Bild: Schnee und Staub: Kältewüste Tientschan.
BALUIKSCHI taz Die "Schelesnaja Doroga" - was in der russischen
Sprachhemisphäre gleichbedeutend mit "Eisenstraße", also Zug, ist - endet
im kirgisischen Baluikschi. Dafür bahnt sich hier die legendäre
Seidenstraße ihren Weg über den Tientschan. Berlin ist 5.500 Zugkilometer
entfernt, jetzt heißt es umsteigen auf Marschrutnuis, Transporter, die
Aufschriften wie "Frisches Obst aus Quedlinburg" oder "Haus- und
Gartenservice" haben. Richtige Busse fahren hier nicht mehr.
Der Fahrplan der Marschrutnuis richtet sich nach den Bedürfnissen: Sie
starten, wenn die neun bis elf Plätze besetzt sind. Neben ein paar
Sammeltaxis sind hier kaum noch Autos unterwegs. Dafür aber jede Menge
Eselskarren. Und Lkws.
Im September 1998 unterzeichneten 12 zentralasiatische und südeuropäische
Staaten ein Abkommen, einen von Russland unabhängigen Verkehrsweg zu
schaffen. Die "neue Seidenstraße" soll von Kirgisistan bis Usbekistan, von
Turkmenistan bis Georgien, über Moldawien, Rumänien bis Bulgarien reichen.

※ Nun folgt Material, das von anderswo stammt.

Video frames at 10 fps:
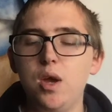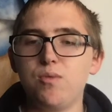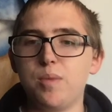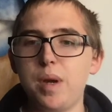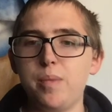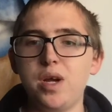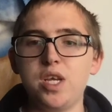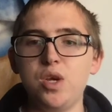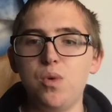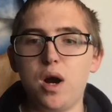Remember,
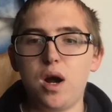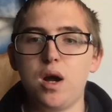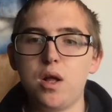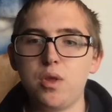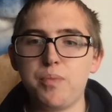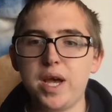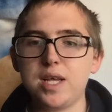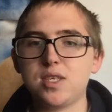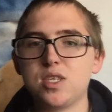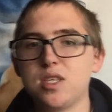you are the
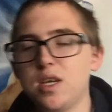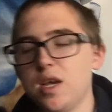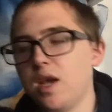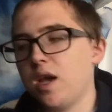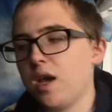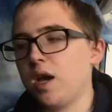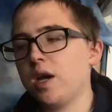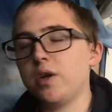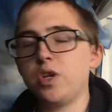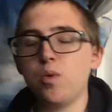best,
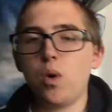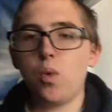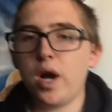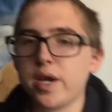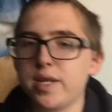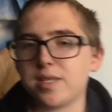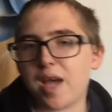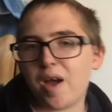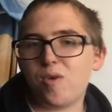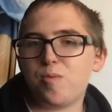and you are working to
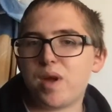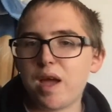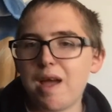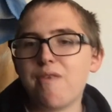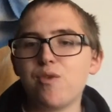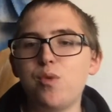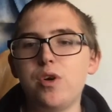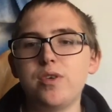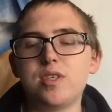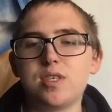help
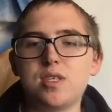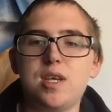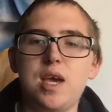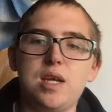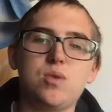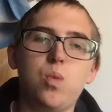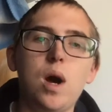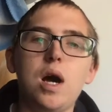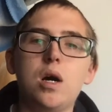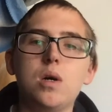everyone get
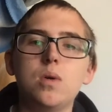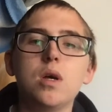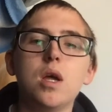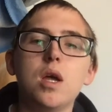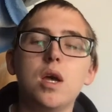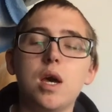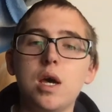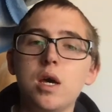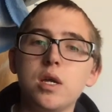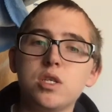well
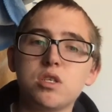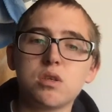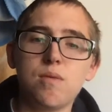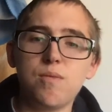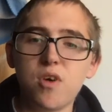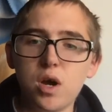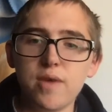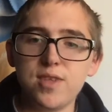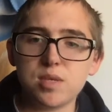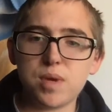and
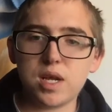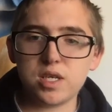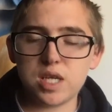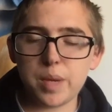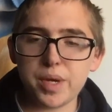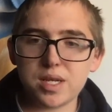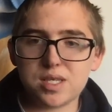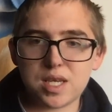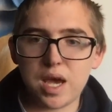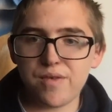survive this pandemic
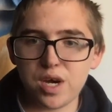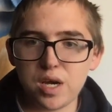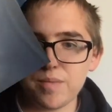together.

Finanziell unterstützt wird der Ausbau durch die USA und die EU. Es geht
darum, den alten euro-asiatischen Korridor entlang der historischen
Seidenstraße wiederzubeleben. Fast alle Unterzeichner waren einst vom
Sowjetimperium abhängig; als sie in die Unabhängigkeit entlassen wurden,
entstand ein politisches und wirtschaftliches Vakuum. Das Projekt "neue
Seidenstraße" soll dieses füllen und helfen, sich auf eigene Geschichte zu
besinnen und neues Selbstbewusstsein zu schaffen.
Statt Gewürzen, Jade oder Seide transportieren die Karawanen der Neuzeit
allerdings billige Hemden, Socken oder Röcke Richtung Westen. Auf dem
Rückweg laden sie Schrott, Rohstoff für Chinas Wirtschaft.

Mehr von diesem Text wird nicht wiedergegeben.